# workflows

Complex machine learning applications often require multi-stage pipelines (e.g., data loading, transforming, training, testing, iterating). **Workflows** in Spell allow you to manage these pipelines as a sequence of Spell runs, and are a lightweight alternative to tools like [Airflow](https://airflow.apache.org/) and [Luigi](https://github.com/spotify/luigi) for managing your model training pipelines.

Workflows can be launched using either the Spell CLI or the Spell Python API. In this tutorial we demonstrate both approaches by example.

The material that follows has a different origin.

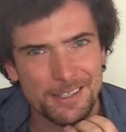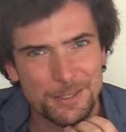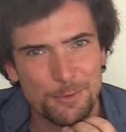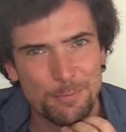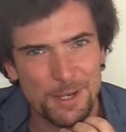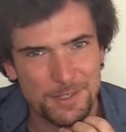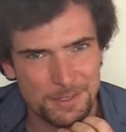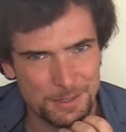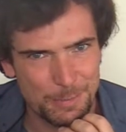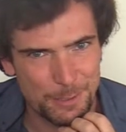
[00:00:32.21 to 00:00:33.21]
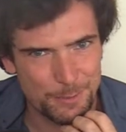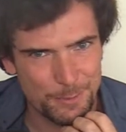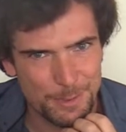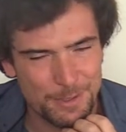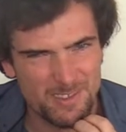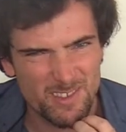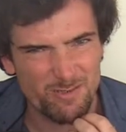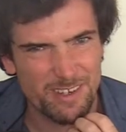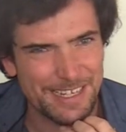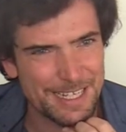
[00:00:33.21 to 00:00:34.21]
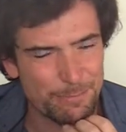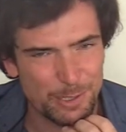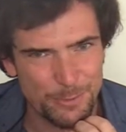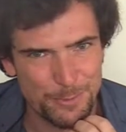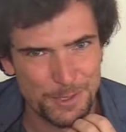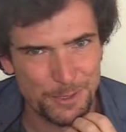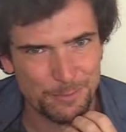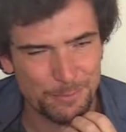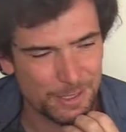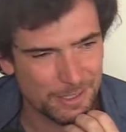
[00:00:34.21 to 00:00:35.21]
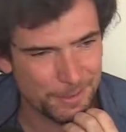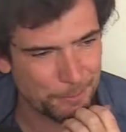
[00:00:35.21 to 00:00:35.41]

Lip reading: It's called The Busker's Blues. It's not really a blues song, but,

## understanding workflows

Every workflow consists of one *master run* and one more more *worker runs*. The master run is responsible for control flow: that is, determining which worker runs should get executed when, and why. The worker runs then do all of the work required.

Our demo workflow consists of three steps:

1. downloading the dataset (a Project Gutenberg copy of _War and Peace_) and saving it to disk.
2. mounting that text corpus into a run, training the neural network on it, and saving the model to disk.
3. mounting the saved model into yet another run, sampling it for an interesting result, and streaming that output to logs.

To accomplish this, we will need one one master run and three worker runs, arranged thusly:

![](https://i.imgur.com/W5Ugs0S.png)

For this simple example we will execute the steps consecutively, conditioning the start of each worker run in the workflow on the success of its predecessor. More complex workflows may require more complicated control flow.

While the instance type of the worker runs is configurable, the master run always executes on the basic `cpu` instance type. Try to keep any computationally intensive logic isolated to the workers!

## understanding the workflow script

In order to execute a workflow, we need to define a workflow script. The **workflow script** is what gets executed on the master run: a Python script using the Spell Python API to define worker jobs and the control flow logic surrounding them.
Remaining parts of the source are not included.